Bien entendu, la dynamique de la paix n’a pas été ce long fleuve tranquille qu’on aurait voulu. Une crise aussi ample et aussi profonde ne pouvait pas mourir sans spasmes et sans soubresauts. La marche vers la paix ne pouvait pas se faire d’une façon rectiligne. L’attentat contre Guillaume Soro, les critiques intempestives de Simone Gbagbo, les mutineries au sein des Forces nouvelles, sont emblématiques des difficultés qui ont émaillé la sortie de crise. Mais, pour l’essentiel, quand Laurent Gbagbo déclare à Ouagadougou qu’il est venu annoncer la fin de la guerre, il ne s’agit pas d’emphase injustifiée.

Le fait est que des pas décisifs ont été accomplis en direction de la paix. De cela, on peut paradoxalement prendre comme un témoignage, la préoccupation actuelle que le facilitateur Blaise Compaoré ne va pas manquer de prendre en charge. Ce n’est pas la crise politico-militaire qui est la source des préoccupations des acteurs aujourd’hui, mais plutôt la crise sociale et politique née de la flambée des prix des produits de première nécessité et sa gestion par le gouvernement.

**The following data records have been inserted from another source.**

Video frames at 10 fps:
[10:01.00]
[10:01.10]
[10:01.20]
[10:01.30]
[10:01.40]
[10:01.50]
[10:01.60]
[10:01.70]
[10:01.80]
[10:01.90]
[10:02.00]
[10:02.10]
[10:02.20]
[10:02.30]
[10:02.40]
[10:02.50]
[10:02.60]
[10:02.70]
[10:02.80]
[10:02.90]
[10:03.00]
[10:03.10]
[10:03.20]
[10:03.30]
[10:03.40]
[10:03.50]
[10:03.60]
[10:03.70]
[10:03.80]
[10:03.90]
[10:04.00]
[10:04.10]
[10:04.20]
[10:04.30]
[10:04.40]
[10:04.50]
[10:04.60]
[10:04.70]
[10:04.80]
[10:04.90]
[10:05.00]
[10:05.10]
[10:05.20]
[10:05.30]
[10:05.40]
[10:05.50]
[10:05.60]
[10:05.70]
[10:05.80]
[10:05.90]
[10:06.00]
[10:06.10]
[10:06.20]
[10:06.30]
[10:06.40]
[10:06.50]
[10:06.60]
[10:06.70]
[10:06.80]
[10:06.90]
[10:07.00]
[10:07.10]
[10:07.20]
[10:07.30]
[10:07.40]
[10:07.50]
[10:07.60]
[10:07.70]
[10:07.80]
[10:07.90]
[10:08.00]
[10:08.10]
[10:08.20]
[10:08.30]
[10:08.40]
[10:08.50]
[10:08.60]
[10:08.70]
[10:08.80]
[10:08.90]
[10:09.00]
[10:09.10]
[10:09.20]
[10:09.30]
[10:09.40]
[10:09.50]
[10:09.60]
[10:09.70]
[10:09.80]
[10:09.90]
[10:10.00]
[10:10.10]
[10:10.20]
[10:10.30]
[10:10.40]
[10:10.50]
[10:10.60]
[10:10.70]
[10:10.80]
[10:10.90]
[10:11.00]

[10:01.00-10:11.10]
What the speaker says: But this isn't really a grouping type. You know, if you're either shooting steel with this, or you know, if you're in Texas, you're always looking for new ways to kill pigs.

Ce qui fait l’actualité, ce sont les démêlés entre le président Gbagbo et l’opposition rassemblée au sein du mouvement dit des Houphouétistes. Ce que le chef d’Etat ivoirien reproche à l’opposition, c’est de manquer à son devoir de solidarité avec un gouvernement auquel il participe, du fait des arrangements autour de l’accord de Ouaga. En effet, l’opposition houphouétiste critique les mesures gouvernementales et soutient les syndicats qui protestent contre ce qu’ils considèrent comme des fausses solutions. Selon Laurent Gbagbo, les Houphouétistes ne peuvent pas à la fois être dans le gouvernement et critiquer publiquement les mesures que ce dernier prend. Il y a, selon lui, un principe de collégialité qui organise la critique en interne et commande la solidarité au dehors. L’efficacité de l’action gouvernementale dépend de la cohésion de l’équipe qui ne doit parler que d’une même voix en direction du public. Il somme, par conséquent, les Houphouétistes d’être cohérents avec leur statut de mouvement membre du gouvernement ou d’en sortir. L’opposition, comme on s’y attendait, ne veut renoncer ni à sa participation au gouvernement, ni à sa liberté critique.

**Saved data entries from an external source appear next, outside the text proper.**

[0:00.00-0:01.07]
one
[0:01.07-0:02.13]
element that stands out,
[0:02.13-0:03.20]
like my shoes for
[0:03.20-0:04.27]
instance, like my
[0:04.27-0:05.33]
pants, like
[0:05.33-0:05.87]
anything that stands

Ce qu’il y a de réconfortant, ici, c’est que l’on a affaire à un désaccord politique, qui s’exprime de façon régulière. Il ne s’agit pas d’un conflit qui traduirait l’exacerbation de forces sociales et s’exprimerait par des manifestations violentes. Qui plus est, il s’agit d’un problème compréhensible de positionnement politique dans la perspective d’échéances électorales dont on peut penser par conséquent qu’elles sont considérées par les acteurs comme proches. En effet, il est clair que les Houphouétistes sont dans une position compliquée et malaisée : ils ne peuvent pas quitter le gouvernement sans se couper d’une source d’informations stratégiques ; ils ne peuvent pas non plus endosser toutes les mesures gouvernementales s’ils veulent cultiver une particularité qui les recommanderait comme alternative auprès des électeurs. Qui ne comprend pas que dans une situation normale, la meilleure tactique aurait consisté pour les houphouétistes, si la crise sociale est importante, à en profiter pour quitter le gouvernement, marquer leur différence et creuser le trou. Mais d’une part, il est permis de penser que la crise sociale n’est pas suffisamment profonde ; d’autre part, quitter le gouvernement, n’est-ce pas renoncer à être un partenaire de la dynamique de paix ?

La situation est encore compliquée par le fait que la crise institutionnelle est source d’une certaine confusion : le président Gbagbo et le Premier ministre Soro ont-ils vraiment la légitimité pour décider en de telles circonstances ? Il est clair que, malgré les affirmations répétées de ses partisans, Laurent Gbagbo n’est pas un président constitutionnel dont les prérogatives seraient inattaquables. Cette situation d’exception explique la tendance des acteurs à se tourner vers le facilitateur dont la charge s’en trouve alourdie. On comprend donc aussi la nécessité d’aller, le plus rapidement possible, aux élections qui, en clarifiant le paysage institutionnel, permettra au jeu politique de se normaliser et d’acquérir un supplément de clarté.